[Saved entries]
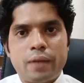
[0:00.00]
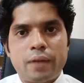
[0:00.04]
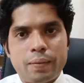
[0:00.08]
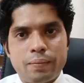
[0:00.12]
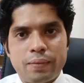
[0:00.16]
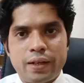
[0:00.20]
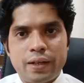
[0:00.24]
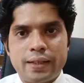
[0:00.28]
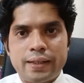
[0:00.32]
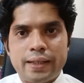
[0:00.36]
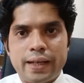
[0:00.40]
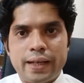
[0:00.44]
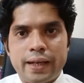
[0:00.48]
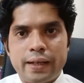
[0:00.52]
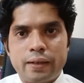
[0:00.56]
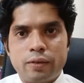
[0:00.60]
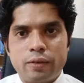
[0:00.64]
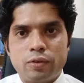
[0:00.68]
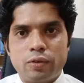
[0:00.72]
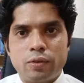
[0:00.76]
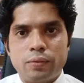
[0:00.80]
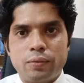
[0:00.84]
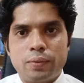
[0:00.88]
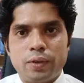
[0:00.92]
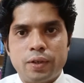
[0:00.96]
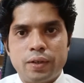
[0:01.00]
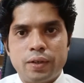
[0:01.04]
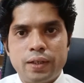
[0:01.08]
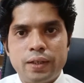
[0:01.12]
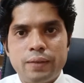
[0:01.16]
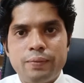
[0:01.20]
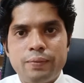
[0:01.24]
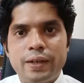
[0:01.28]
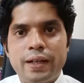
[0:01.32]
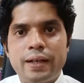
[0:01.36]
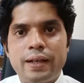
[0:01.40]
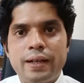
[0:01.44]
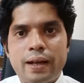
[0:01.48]
মামলা দায়ের করব
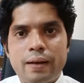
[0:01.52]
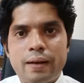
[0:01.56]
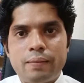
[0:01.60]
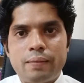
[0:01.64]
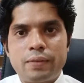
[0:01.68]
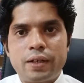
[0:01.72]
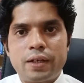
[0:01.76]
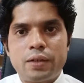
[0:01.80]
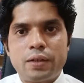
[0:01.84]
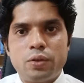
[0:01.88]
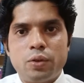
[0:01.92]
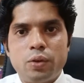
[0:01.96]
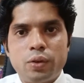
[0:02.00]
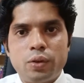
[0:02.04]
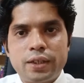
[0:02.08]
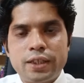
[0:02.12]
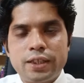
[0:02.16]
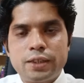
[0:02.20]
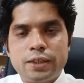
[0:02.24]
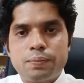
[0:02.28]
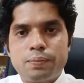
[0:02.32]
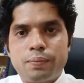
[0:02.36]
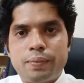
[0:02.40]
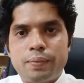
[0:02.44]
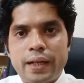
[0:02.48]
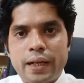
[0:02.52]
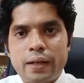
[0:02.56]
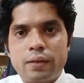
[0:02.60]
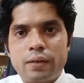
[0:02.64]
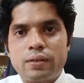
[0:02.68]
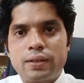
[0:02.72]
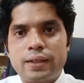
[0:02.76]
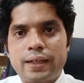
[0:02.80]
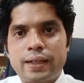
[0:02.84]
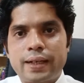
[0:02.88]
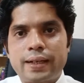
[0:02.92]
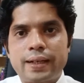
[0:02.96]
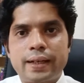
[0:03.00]
ইভেন আমরা নোটিশ
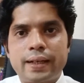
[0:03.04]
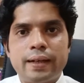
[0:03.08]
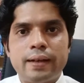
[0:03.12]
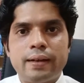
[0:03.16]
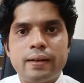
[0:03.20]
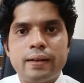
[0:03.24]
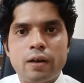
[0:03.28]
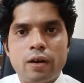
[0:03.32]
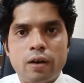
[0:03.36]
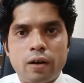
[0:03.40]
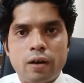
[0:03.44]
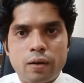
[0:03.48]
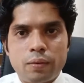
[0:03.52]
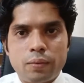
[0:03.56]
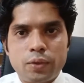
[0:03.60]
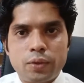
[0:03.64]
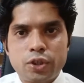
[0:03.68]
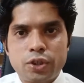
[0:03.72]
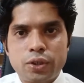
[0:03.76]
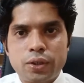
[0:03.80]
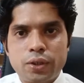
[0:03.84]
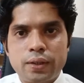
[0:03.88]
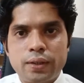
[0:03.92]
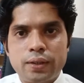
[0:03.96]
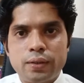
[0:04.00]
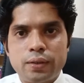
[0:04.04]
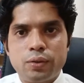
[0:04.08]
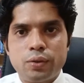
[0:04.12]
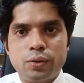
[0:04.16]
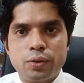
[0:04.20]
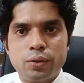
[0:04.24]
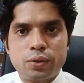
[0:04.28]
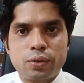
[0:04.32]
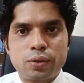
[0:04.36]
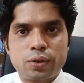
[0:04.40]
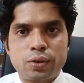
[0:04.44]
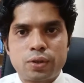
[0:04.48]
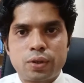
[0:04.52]
প্রেরণটাকে অবশ্যই
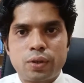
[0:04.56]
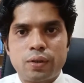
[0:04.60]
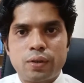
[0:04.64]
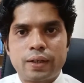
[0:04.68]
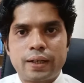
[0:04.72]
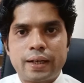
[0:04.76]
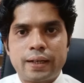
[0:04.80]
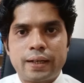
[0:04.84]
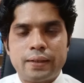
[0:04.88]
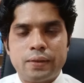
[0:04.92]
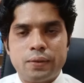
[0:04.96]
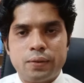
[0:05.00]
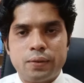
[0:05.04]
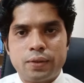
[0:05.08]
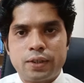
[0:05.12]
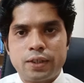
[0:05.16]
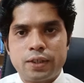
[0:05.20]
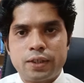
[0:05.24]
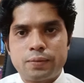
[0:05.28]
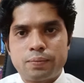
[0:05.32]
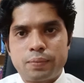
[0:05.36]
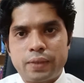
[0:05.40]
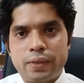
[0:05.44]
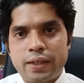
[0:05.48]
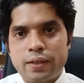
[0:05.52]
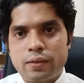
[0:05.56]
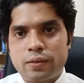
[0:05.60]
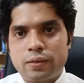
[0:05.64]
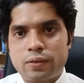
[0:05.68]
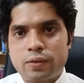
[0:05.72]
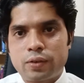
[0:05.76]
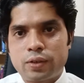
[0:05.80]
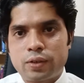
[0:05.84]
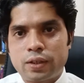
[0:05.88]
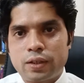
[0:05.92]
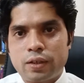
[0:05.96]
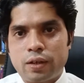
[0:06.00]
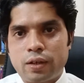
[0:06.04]
গুরুত্ব সহকারে নোটিশ প্রেরণ
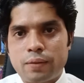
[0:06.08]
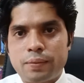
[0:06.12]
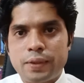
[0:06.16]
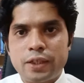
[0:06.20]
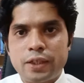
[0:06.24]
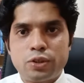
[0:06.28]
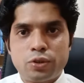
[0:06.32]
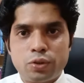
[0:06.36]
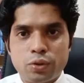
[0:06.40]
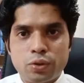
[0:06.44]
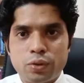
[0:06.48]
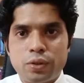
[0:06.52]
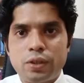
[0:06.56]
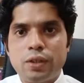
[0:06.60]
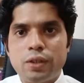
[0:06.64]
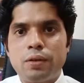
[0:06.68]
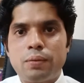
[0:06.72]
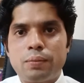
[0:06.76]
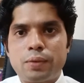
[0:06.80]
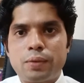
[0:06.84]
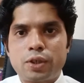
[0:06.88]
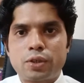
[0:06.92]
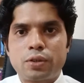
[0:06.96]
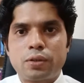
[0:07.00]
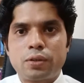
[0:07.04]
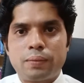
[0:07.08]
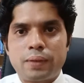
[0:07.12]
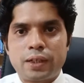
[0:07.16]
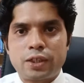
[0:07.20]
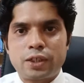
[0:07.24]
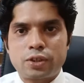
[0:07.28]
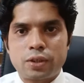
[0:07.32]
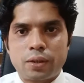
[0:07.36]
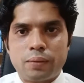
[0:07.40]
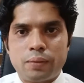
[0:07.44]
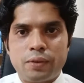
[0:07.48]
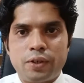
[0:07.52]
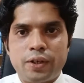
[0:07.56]
করতে হবে যদিও
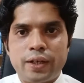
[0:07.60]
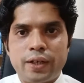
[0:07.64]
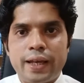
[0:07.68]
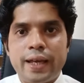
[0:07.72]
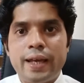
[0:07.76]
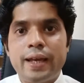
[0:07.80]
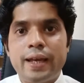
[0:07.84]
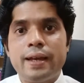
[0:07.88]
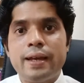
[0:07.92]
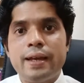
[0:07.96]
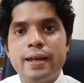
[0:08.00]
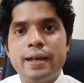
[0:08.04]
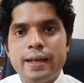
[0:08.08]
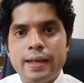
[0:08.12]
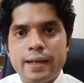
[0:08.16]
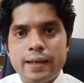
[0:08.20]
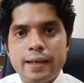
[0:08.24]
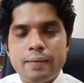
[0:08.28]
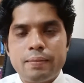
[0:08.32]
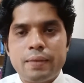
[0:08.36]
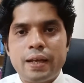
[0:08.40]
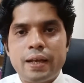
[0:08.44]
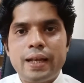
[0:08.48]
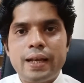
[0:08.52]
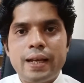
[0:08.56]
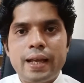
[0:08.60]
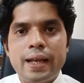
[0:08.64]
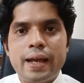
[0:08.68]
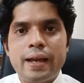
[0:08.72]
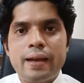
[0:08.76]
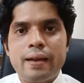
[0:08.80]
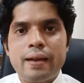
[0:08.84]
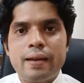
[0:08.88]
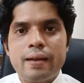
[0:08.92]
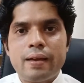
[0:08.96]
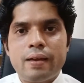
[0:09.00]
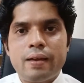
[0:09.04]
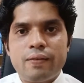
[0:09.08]
বর্তমান সময়ে ইমেইলে
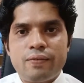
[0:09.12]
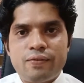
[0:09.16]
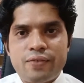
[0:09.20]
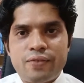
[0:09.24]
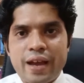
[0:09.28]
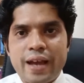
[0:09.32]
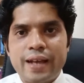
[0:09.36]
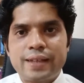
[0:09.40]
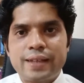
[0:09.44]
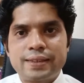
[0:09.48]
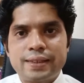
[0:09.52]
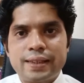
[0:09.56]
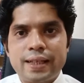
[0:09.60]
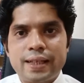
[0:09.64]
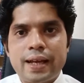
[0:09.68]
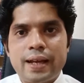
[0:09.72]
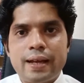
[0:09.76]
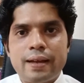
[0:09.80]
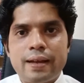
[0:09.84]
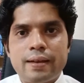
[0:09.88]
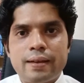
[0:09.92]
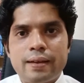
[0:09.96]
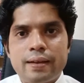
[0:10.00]
ফ্যাক্সে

## EXERCISE DIRECTIONS
Every record, from top to bottom, gets written out exactly; no picture goes into the copy.

## RESPONSE BOX
[0:00.00]
[0:00.04]
[0:00.08]
[0:00.12]
[0:00.16]
[0:00.20]
[0:00.24]
[0:00.28]
[0:00.32]
[0:00.36]
[0:00.40]
[0:00.44]
[0:00.48]
[0:00.52]
[0:00.56]
[0:00.60]
[0:00.64]
[0:00.68]
[0:00.72]
[0:00.76]
[0:00.80]
[0:00.84]
[0:00.88]
[0:00.92]
[0:00.96]
[0:01.00]
[0:01.04]
[0:01.08]
[0:01.12]
[0:01.16]
[0:01.20]
[0:01.24]
[0:01.28]
[0:01.32]
[0:01.36]
[0:01.40]
[0:01.44]
[0:01.48]
মামলা দায়ের করব
[0:01.52]
[0:01.56]
[0:01.60]
[0:01.64]
[0:01.68]
[0:01.72]
[0:01.76]
[0:01.80]
[0:01.84]
[0:01.88]
[0:01.92]
[0:01.96]
[0:02.00]
[0:02.04]
[0:02.08]
[0:02.12]
[0:02.16]
[0:02.20]
[0:02.24]
[0:02.28]
[0:02.32]
[0:02.36]
[0:02.40]
[0:02.44]
[0:02.48]
[0:02.52]
[0:02.56]
[0:02.60]
[0:02.64]
[0:02.68]
[0:02.72]
[0:02.76]
[0:02.80]
[0:02.84]
[0:02.88]
[0:02.92]
[0:02.96]
[0:03.00]
ইভেন আমরা নোটিশ
[0:03.04]
[0:03.08]
[0:03.12]
[0:03.16]
[0:03.20]
[0:03.24]
[0:03.28]
[0:03.32]
[0:03.36]
[0:03.40]
[0:03.44]
[0:03.48]
[0:03.52]
[0:03.56]
[0:03.60]
[0:03.64]
[0:03.68]
[0:03.72]
[0:03.76]
[0:03.80]
[0:03.84]
[0:03.88]
[0:03.92]
[0:03.96]
[0:04.00]
[0:04.04]
[0:04.08]
[0:04.12]
[0:04.16]
[0:04.20]
[0:04.24]
[0:04.28]
[0:04.32]
[0:04.36]
[0:04.40]
[0:04.44]
[0:04.48]
[0:04.52]
প্রেরণটাকে অবশ্যই
[0:04.56]
[0:04.60]
[0:04.64]
[0:04.68]
[0:04.72]
[0:04.76]
[0:04.80]
[0:04.84]
[0:04.88]
[0:04.92]
[0:04.96]
[0:05.00]
[0:05.04]
[0:05.08]
[0:05.12]
[0:05.16]
[0:05.20]
[0:05.24]
[0:05.28]
[0:05.32]
[0:05.36]
[0:05.40]
[0:05.44]
[0:05.48]
[0:05.52]
[0:05.56]
[0:05.60]
[0:05.64]
[0:05.68]
[0:05.72]
[0:05.76]
[0:05.80]
[0:05.84]
[0:05.88]
[0:05.92]
[0:05.96]
[0:06.00]
[0:06.04]
গুরুত্ব সহকারে নোটিশ প্রেরণ
[0:06.08]
[0:06.12]
[0:06.16]
[0:06.20]
[0:06.24]
[0:06.28]
[0:06.32]
[0:06.36]
[0:06.40]
[0:06.44]
[0:06.48]
[0:06.52]
[0:06.56]
[0:06.60]
[0:06.64]
[0:06.68]
[0:06.72]
[0:06.76]
[0:06.80]
[0:06.84]
[0:06.88]
[0:06.92]
[0:06.96]
[0:07.00]
[0:07.04]
[0:07.08]
[0:07.12]
[0:07.16]
[0:07.20]
[0:07.24]
[0:07.28]
[0:07.32]
[0:07.36]
[0:07.40]
[0:07.44]
[0:07.48]
[0:07.52]
[0:07.56]
করতে হবে যদিও
[0:07.60]
[0:07.64]
[0:07.68]
[0:07.72]
[0:07.76]
[0:07.80]
[0:07.84]
[0:07.88]
[0:07.92]
[0:07.96]
[0:08.00]
[0:08.04]
[0:08.08]
[0:08.12]
[0:08.16]
[0:08.20]
[0:08.24]
[0:08.28]
[0:08.32]
[0:08.36]
[0:08.40]
[0:08.44]
[0:08.48]
[0:08.52]
[0:08.56]
[0:08.60]
[0:08.64]
[0:08.68]
[0:08.72]
[0:08.76]
[0:08.80]
[0:08.84]
[0:08.88]
[0:08.92]
[0:08.96]
[0:09.00]
[0:09.04]
[0:09.08]
বর্তমান সময়ে ইমেইলে
[0:09.12]
[0:09.16]
[0:09.20]
[0:09.24]
[0:09.28]
[0:09.32]
[0:09.36]
[0:09.40]
[0:09.44]
[0:09.48]
[0:09.52]
[0:09.56]
[0:09.60]
[0:09.64]
[0:09.68]
[0:09.72]
[0:09.76]
[0:09.80]
[0:09.84]
[0:09.88]
[0:09.92]
[0:09.96]
[0:10.00]
ফ্যাক্সে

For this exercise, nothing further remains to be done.